■ **WHAT YOU SHOULD DO**: Scan the records below for the line containing "[00:01:02.90]" and the line containing "[00:01:12.90]". Copy both, plus every line between, exactly.
ENTRIES SHOWN Block Start
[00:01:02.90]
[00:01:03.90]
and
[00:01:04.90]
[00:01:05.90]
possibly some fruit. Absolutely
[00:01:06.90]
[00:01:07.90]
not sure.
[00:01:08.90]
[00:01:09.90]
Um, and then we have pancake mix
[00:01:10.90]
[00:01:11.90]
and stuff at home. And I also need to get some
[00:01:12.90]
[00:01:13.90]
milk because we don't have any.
ENTRIES SHOWN Block End
ENTRIES SHOWN Block Start
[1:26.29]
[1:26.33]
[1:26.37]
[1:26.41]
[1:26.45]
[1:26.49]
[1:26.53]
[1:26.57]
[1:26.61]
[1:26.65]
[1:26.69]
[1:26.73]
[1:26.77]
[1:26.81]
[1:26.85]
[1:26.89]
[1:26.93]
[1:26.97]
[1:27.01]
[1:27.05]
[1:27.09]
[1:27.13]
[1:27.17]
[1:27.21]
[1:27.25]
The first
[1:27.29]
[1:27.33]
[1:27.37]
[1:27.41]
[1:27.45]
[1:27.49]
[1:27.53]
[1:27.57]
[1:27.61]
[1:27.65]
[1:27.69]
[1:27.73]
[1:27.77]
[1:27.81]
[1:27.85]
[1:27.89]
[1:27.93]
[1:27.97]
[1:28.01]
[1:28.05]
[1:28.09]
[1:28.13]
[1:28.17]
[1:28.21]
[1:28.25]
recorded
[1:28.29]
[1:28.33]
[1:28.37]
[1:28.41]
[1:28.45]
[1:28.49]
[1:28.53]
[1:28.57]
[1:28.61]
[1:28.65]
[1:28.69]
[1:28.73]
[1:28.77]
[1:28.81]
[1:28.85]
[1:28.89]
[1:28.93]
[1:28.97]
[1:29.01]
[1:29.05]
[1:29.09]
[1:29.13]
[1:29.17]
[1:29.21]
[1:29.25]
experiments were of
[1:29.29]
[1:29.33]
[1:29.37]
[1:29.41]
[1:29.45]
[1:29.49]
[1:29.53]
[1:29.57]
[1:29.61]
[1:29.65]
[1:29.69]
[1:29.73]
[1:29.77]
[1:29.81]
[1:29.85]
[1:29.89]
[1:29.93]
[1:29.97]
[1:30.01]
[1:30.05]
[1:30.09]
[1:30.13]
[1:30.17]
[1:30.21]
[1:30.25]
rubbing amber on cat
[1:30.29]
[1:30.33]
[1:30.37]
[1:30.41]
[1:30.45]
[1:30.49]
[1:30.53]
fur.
ENTRIES SHOWN Block End
■ **ANSWER TO THE EXERCISE**:
[00:01:02.90]
[00:01:03.90]
and
[00:01:04.90]
[00:01:05.90]
possibly some fruit. Absolutely
[00:01:06.90]
[00:01:07.90]
not sure.
[00:01:08.90]
[00:01:09.90]
Um, and then we have pancake mix
[00:01:10.90]
[00:01:11.90]
and stuff at home. And I also need to get some
[00:01:12.90]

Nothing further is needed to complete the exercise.